CUBA STANDARD — Cuba is amid negotiations with foreign investors for the construction of 150 megawatts of utility-scale photovoltaic projects, and another 200 mw may be up for grabs eventually, Cuban officials announced.
According to the standard of $2 million per mw Cuba uses in its investment portfolio, the total cost of the projects under negotiation would be $300 million.
All these solar farms are to be owned 100% by the foreign entity under build-own-operate (BOO) contracts, with state utiliy Unión Eléctrica (UNE) as the sole buyer of the electricity, paying a fixed negotiated rate.
The utility-scale projects are part of an effort to install 700 mw of photovoltaic farms by 2030.
Some 150 mw are currently under negotiation, and there is a total potential of more than 200 mw for foreign investors, said Miguel Pérez Rodríguez, general director of EDIFRE, the state engineering company in charge of building solar farms. The results of the negotiations are expected to be announced at the Havana International Fair, Oct. 31-Nov. 4, Pérez told potential investors during the Energy & Infrastructure Summit Sep. 1-2 in Havana.
UK-based Hive Energy already announced it will build a 50 mw solar farm at the Mariel Special Development Zone. Using the international standard of $2 million per mw, the total cost is estimated at $100 million.
The Mariel project will consist of three different locations with at least 15 mw each; completion is expected for 2018. Hive could not disclose the project cost because it is still finalizing terms with UNE, Bernardo Fernández, Hive Energy’s Mexico, Central America and Caribbean director of operations, told Cuba Standard in June.
According to the most recent foreign investment portfolio, UNE is also seeking foreign investors to build and operate 10 photovoltaic parks totaling 100 mw in Cuba’s western provinces under BOO contracts, for an initial investment of $200 million.
“Hive has also expressed interest in these projects and will be tendering them as soon as the official tender documents are published,” Fernández said in June.
The foreign investment projects join more than 150 mw in solar parks currently under construction by EDIFRE. They will be owned and operated by UNE (see map).
Also, EDIFRE is building an additional 15 mw worth of solar farms using other funding. In October last year, the Abu Dhabi Fund for Development (ADFD) provided a $15 million concessionary loan to build solar farms in four provinces for a 10 mw total.
Finally, Cuba has secured funding from the International Renewable Energy Agency (IRENA), for a total of 10 mw in four photovoltaic parks.

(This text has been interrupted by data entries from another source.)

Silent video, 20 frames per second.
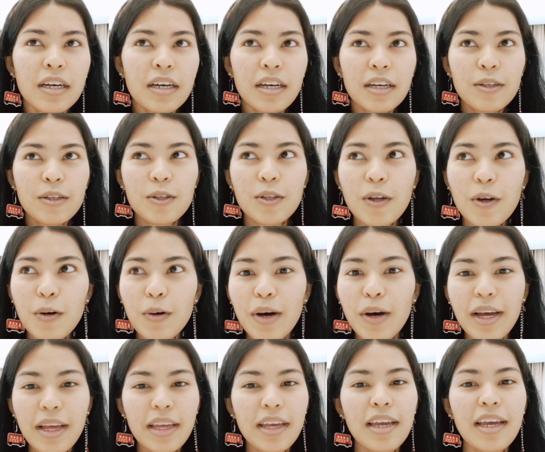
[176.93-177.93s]
So
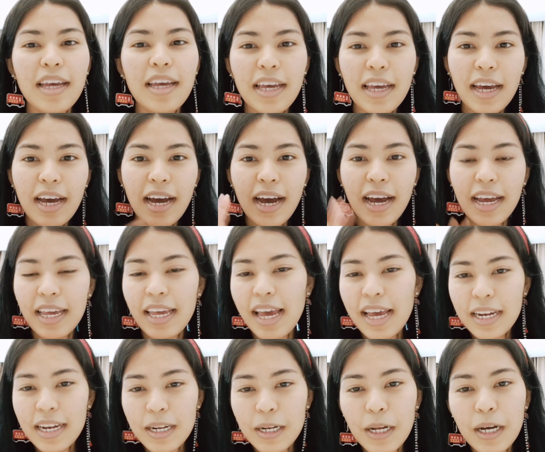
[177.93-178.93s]
I
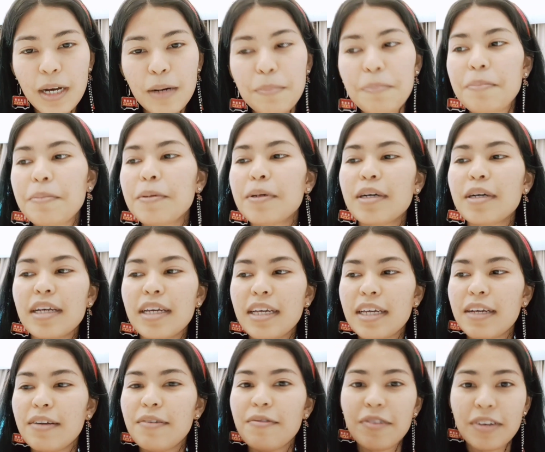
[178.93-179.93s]
ended up
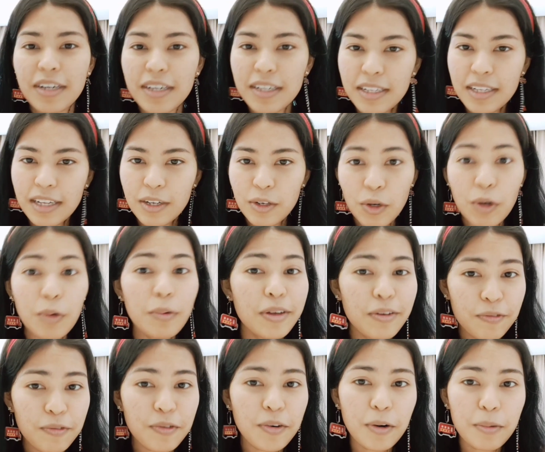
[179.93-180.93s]
knowing
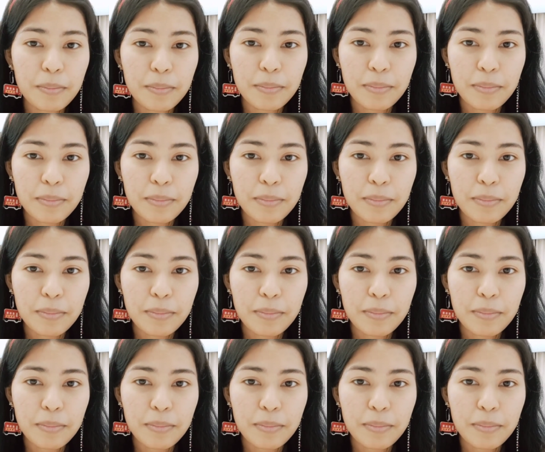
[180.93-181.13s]
from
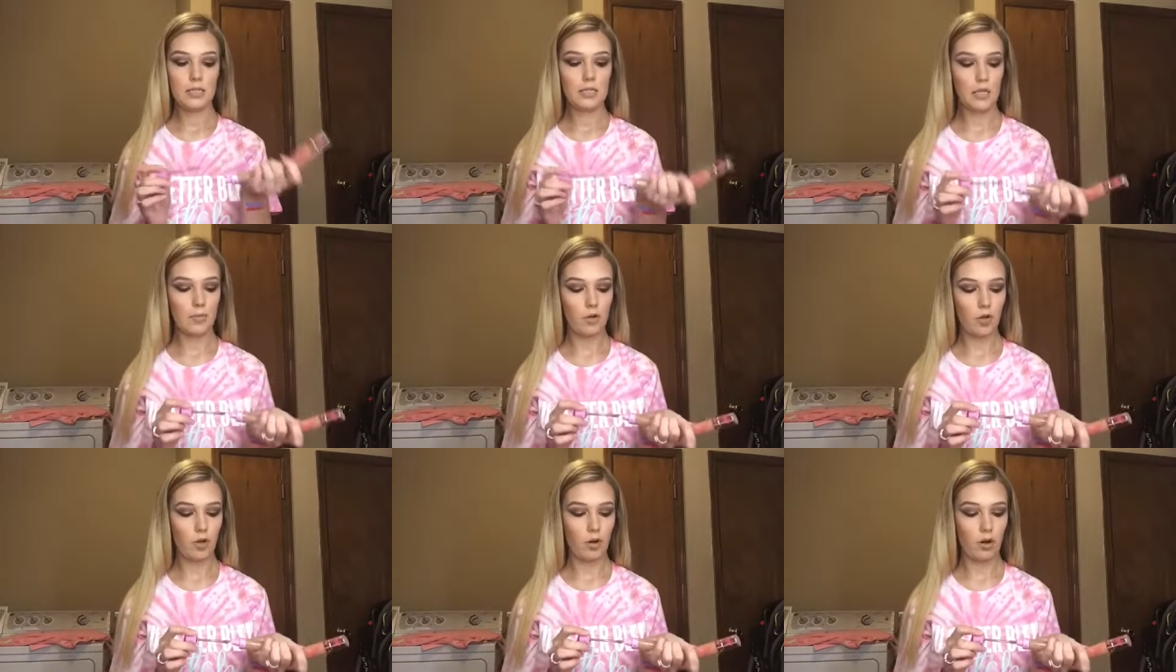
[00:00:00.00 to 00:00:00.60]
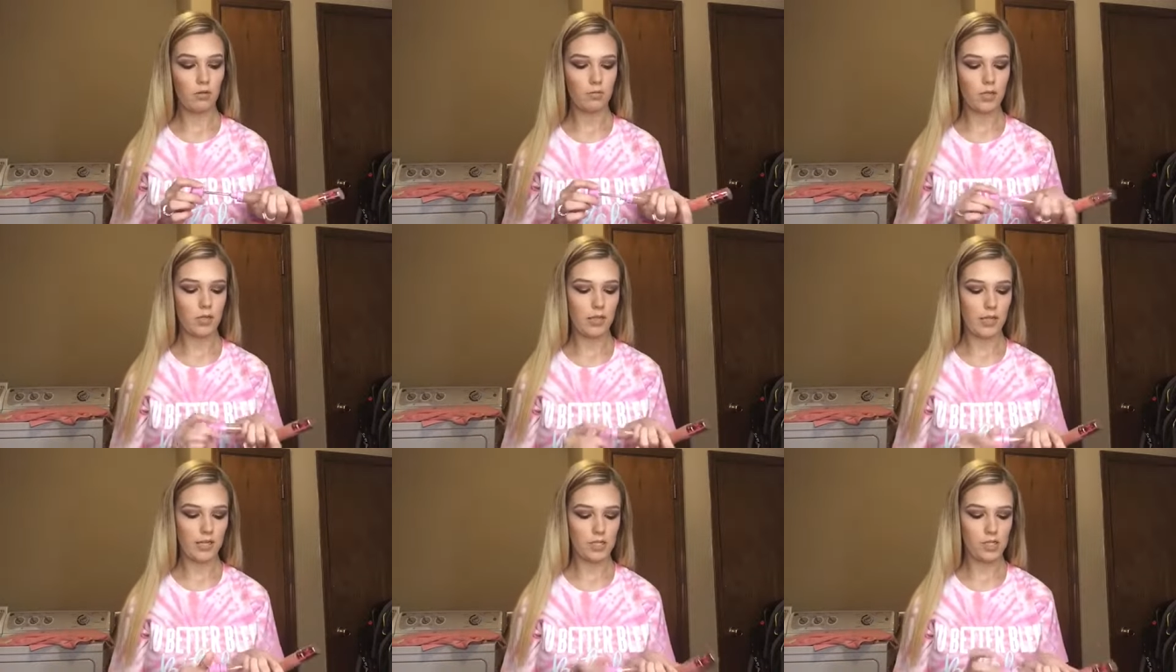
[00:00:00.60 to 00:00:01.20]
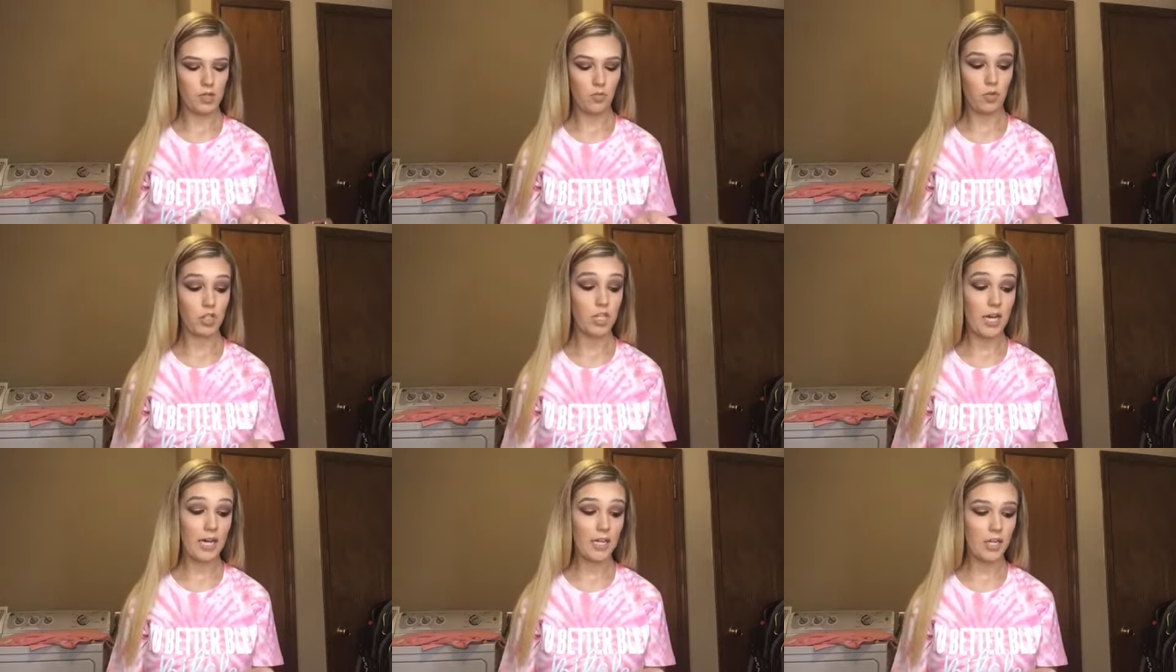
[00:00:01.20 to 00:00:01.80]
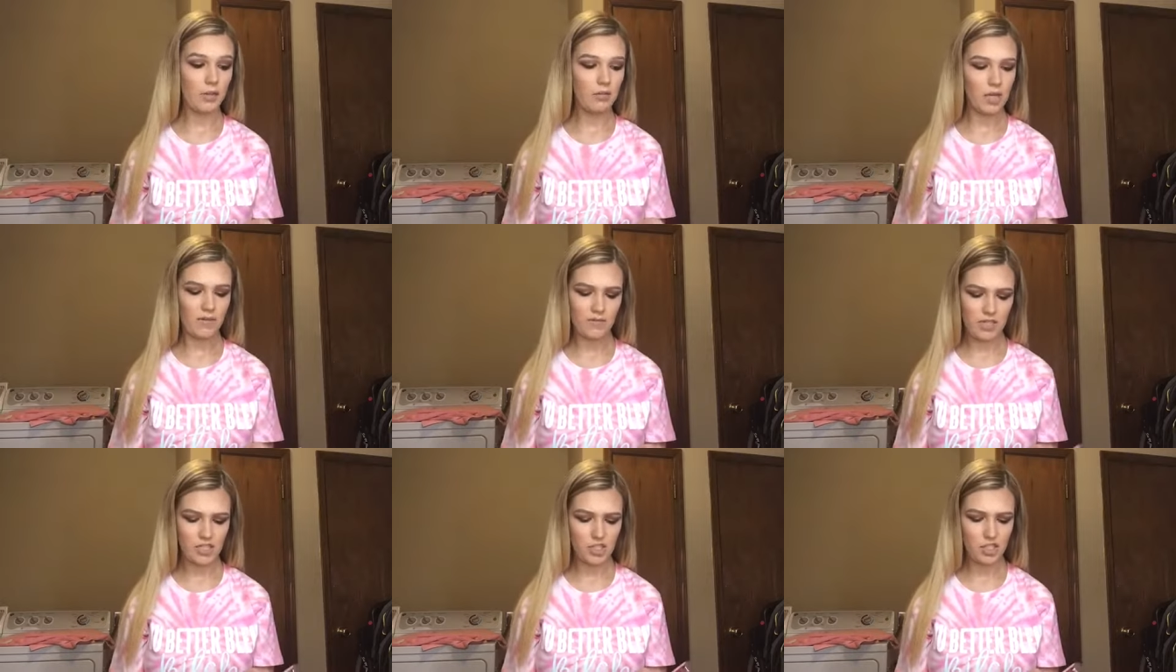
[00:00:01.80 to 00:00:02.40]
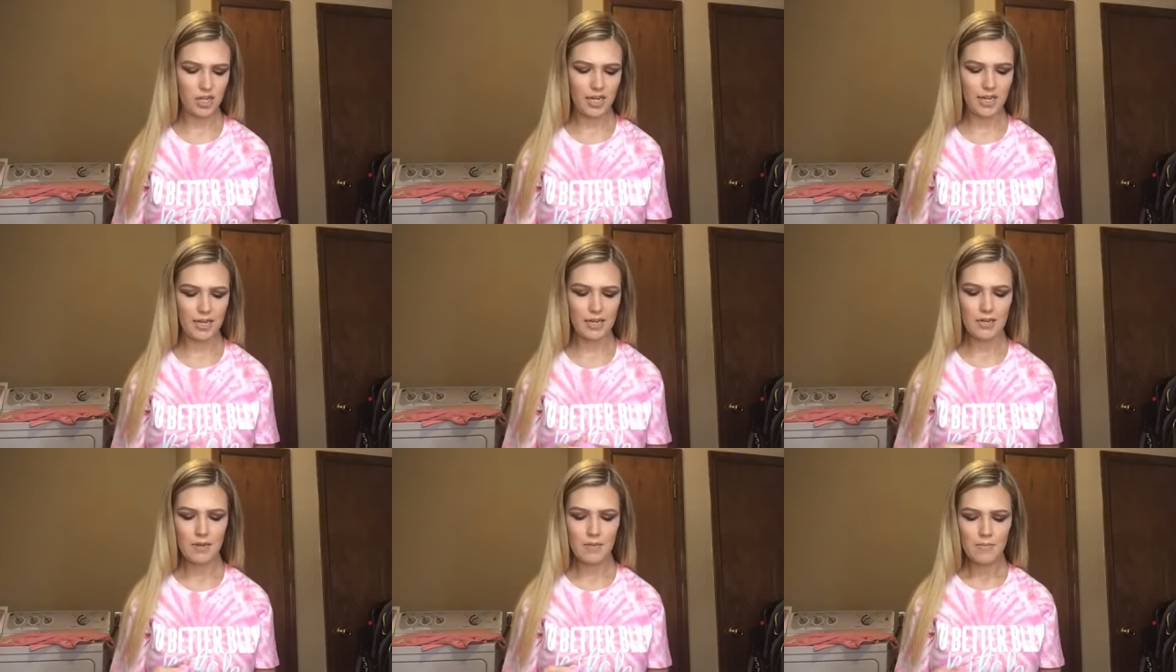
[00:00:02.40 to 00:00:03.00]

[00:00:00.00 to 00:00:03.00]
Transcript: Summer Chrome collection, which I do love this shade.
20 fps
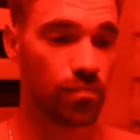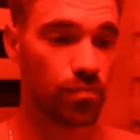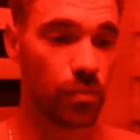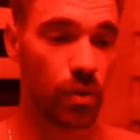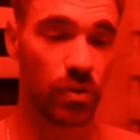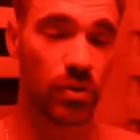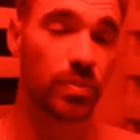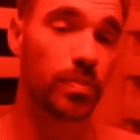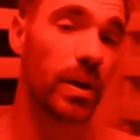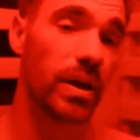
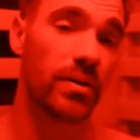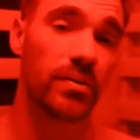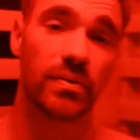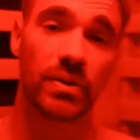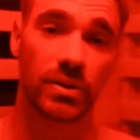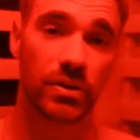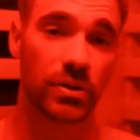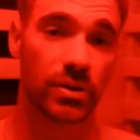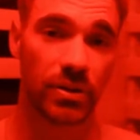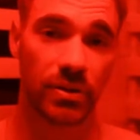most
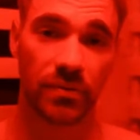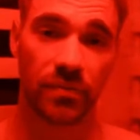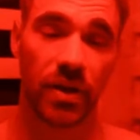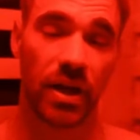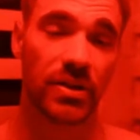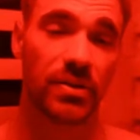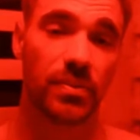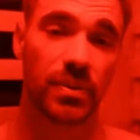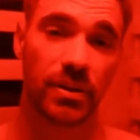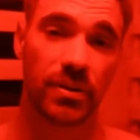beneficial
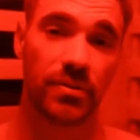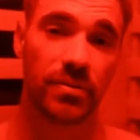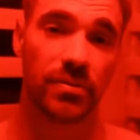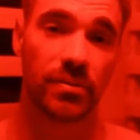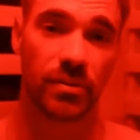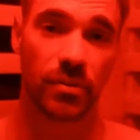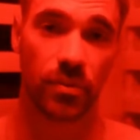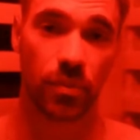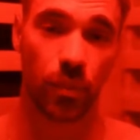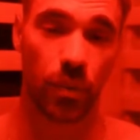investment
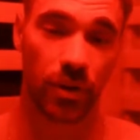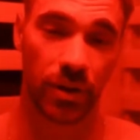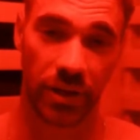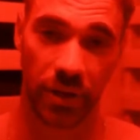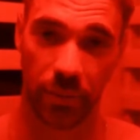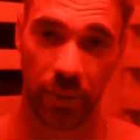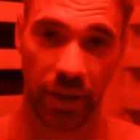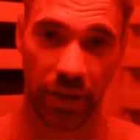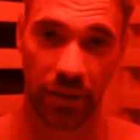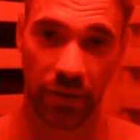one
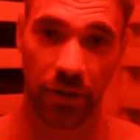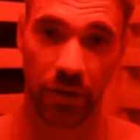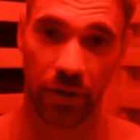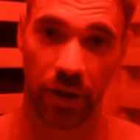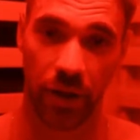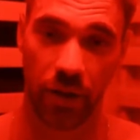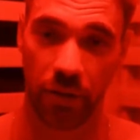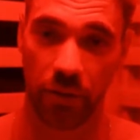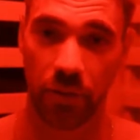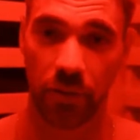can make in their
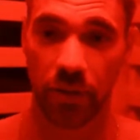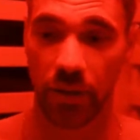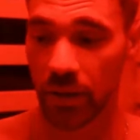health.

Top priority are sites in isolated areas such as islands with tourism infrastructure, as well as the Mariel Special Development Zone, and other areas that can easily plug into existing power lines, Pérez Rodríguez said. The state company is also developing battery-based, off-grid photovoltaic projects to electrify 20,000 buildings in isolated areas.
EDIFRE says it is using as much as possible Cuba’s existing photovoltaic panel manufacturing capacities; a state-owned plant in Pinar del Río will add a second assembly line, boosting capacity from 15 mw of panels per year to 65 mw per year. Projects are also encouraged to use Cuban-made metal structures.
Private entities to feed into Cuba’s grid
Cuban individuals and private entities — both Cuban and foreign — with renewable-energy devices will eventually be able to feed power into the grid, a Cuban electricity policy maker said during a conference in Havana.
Ramsés Montes Calzadilla, Director of Electricity Policy and Planning at the Ministry of Energy and Mining, said that private entities may soon feed into the grid run by state utility Unión Eléctrica (UNE). That could include Cuban entities such as agricultural cooperatives or building owners with large roof surfaces.
“For the sale of electricity, the participation of the private sector is foreseen,” Montes said during the Energy & Infrastructure Summit at the Meliá Cohiba Sept. 1. “That will include residences and families, or any other entities.”
He did not give a timeline for the policy change.
Currently, foreign investors are negotiating feed-in contracts with Cuba’s state utility for hundreds of millions of dollars worth of renewable-energy projects. But this would open the market to small-scale electricity purchases by Unión Eléctrica (UNE).
To be sure, the obstacles — political, technological and financial — are formidable.
Even so, this venue could provide additional revenues to private farmers and cooperatives, or companies with large-roof buildings.